SUPPLIED ENTRIES |
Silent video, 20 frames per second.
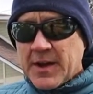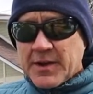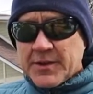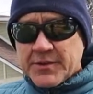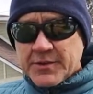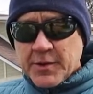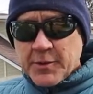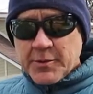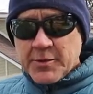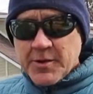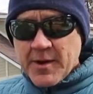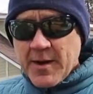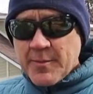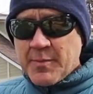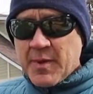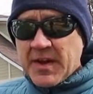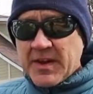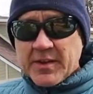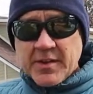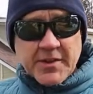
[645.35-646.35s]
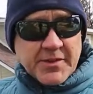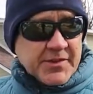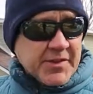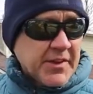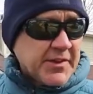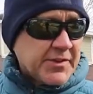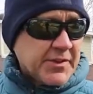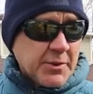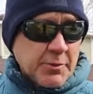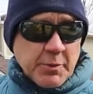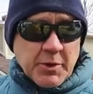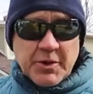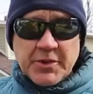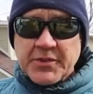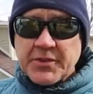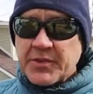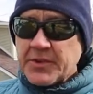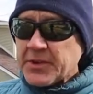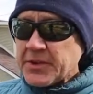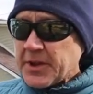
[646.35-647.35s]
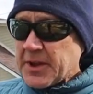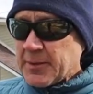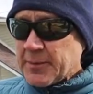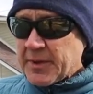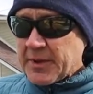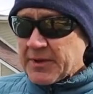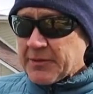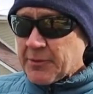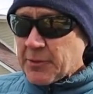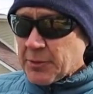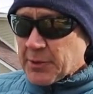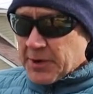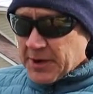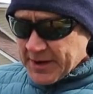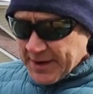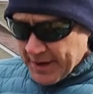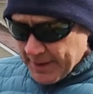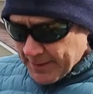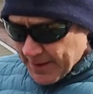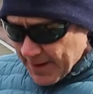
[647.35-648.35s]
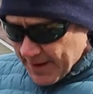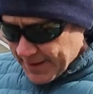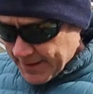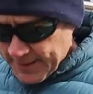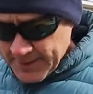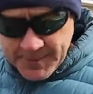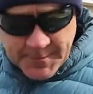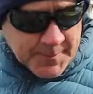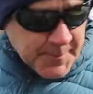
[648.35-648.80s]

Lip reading: So when you're on pedal assist, you will still get a bit of a workout on it,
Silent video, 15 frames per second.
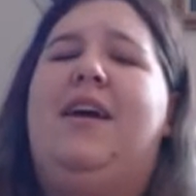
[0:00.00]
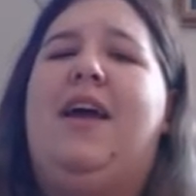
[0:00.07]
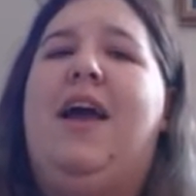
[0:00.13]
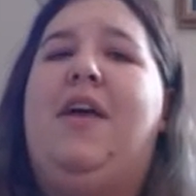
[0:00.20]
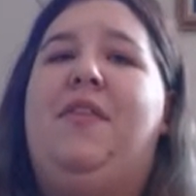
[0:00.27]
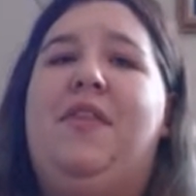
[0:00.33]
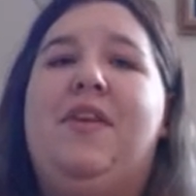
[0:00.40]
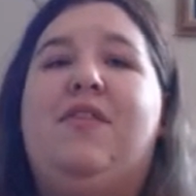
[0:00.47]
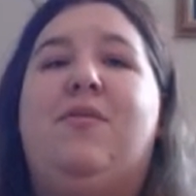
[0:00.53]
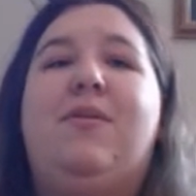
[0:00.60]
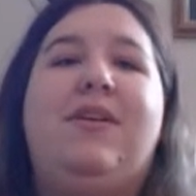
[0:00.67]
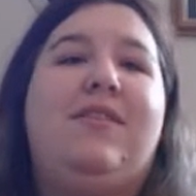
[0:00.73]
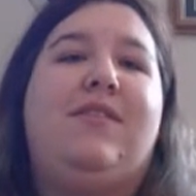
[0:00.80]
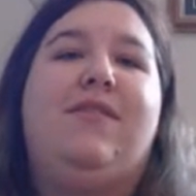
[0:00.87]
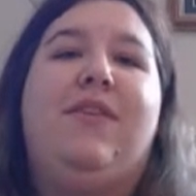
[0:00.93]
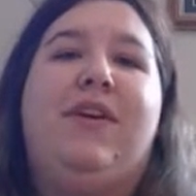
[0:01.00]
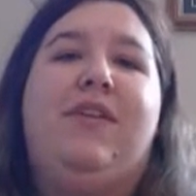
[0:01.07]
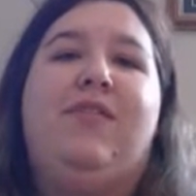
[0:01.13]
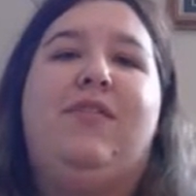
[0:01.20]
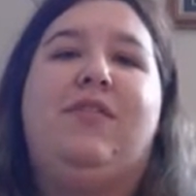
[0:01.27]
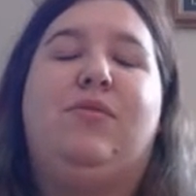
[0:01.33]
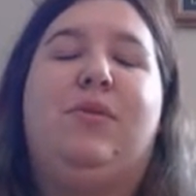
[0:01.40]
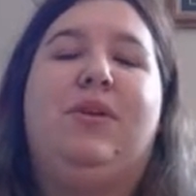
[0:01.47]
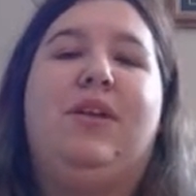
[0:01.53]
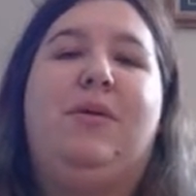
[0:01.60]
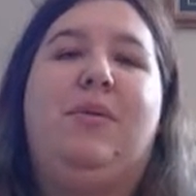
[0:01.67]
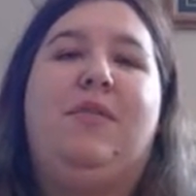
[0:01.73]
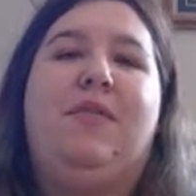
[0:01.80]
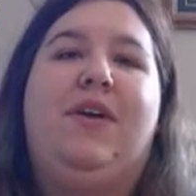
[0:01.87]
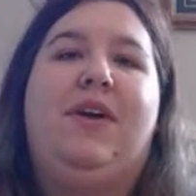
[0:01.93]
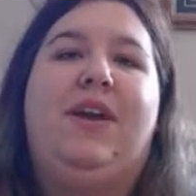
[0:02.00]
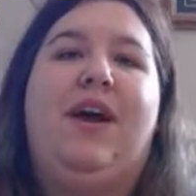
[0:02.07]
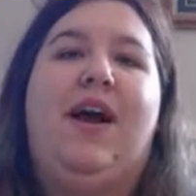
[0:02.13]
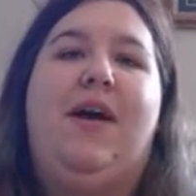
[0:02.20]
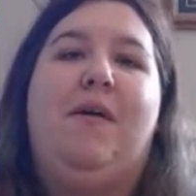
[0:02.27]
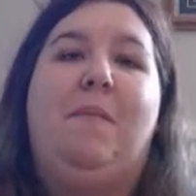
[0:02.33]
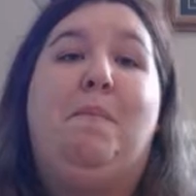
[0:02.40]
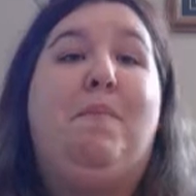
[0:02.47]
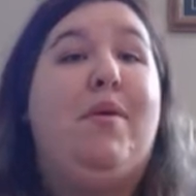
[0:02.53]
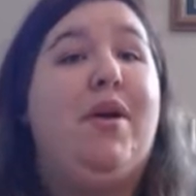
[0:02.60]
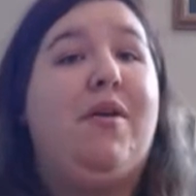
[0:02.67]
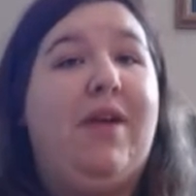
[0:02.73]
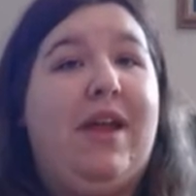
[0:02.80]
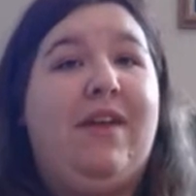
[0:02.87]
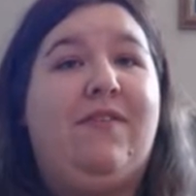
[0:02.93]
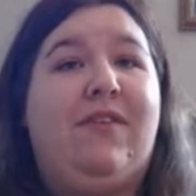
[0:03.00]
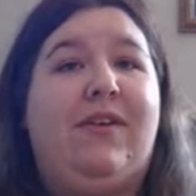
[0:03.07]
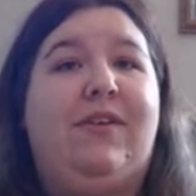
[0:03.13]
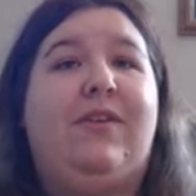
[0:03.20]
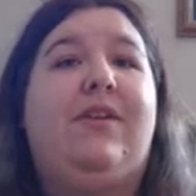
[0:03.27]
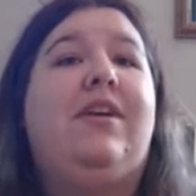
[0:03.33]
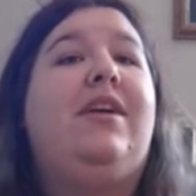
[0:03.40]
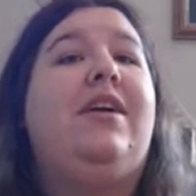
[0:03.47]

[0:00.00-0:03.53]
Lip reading: And this one is the very first one that we find out pure evil,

DIRECTIONS FOR THIS TASK | Your answer must be an exact copy of the records, with no pictures in it.

ANSWER |
Silent video, 20 frames per second.
[645.35-646.35s]
[646.35-647.35s]
[647.35-648.35s]
[648.35-648.80s]

Lip reading: So when you're on pedal assist, you will still get a bit of a workout on it,
Silent video, 15 frames per second.
[0:00.00]
[0:00.07]
[0:00.13]
[0:00.20]
[0:00.27]
[0:00.33]
[0:00.40]
[0:00.47]
[0:00.53]
[0:00.60]
[0:00.67]
[0:00.73]
[0:00.80]
[0:00.87]
[0:00.93]
[0:01.00]
[0:01.07]
[0:01.13]
[0:01.20]
[0:01.27]
[0:01.33]
[0:01.40]
[0:01.47]
[0:01.53]
[0:01.60]
[0:01.67]
[0:01.73]
[0:01.80]
[0:01.87]
[0:01.93]
[0:02.00]
[0:02.07]
[0:02.13]
[0:02.20]
[0:02.27]
[0:02.33]
[0:02.40]
[0:02.47]
[0:02.53]
[0:02.60]
[0:02.67]
[0:02.73]
[0:02.80]
[0:02.87]
[0:02.93]
[0:03.00]
[0:03.07]
[0:03.13]
[0:03.20]
[0:03.27]
[0:03.33]
[0:03.40]
[0:03.47]

[0:00.00-0:03.53]
Lip reading: And this one is the very first one that we find out pure evil,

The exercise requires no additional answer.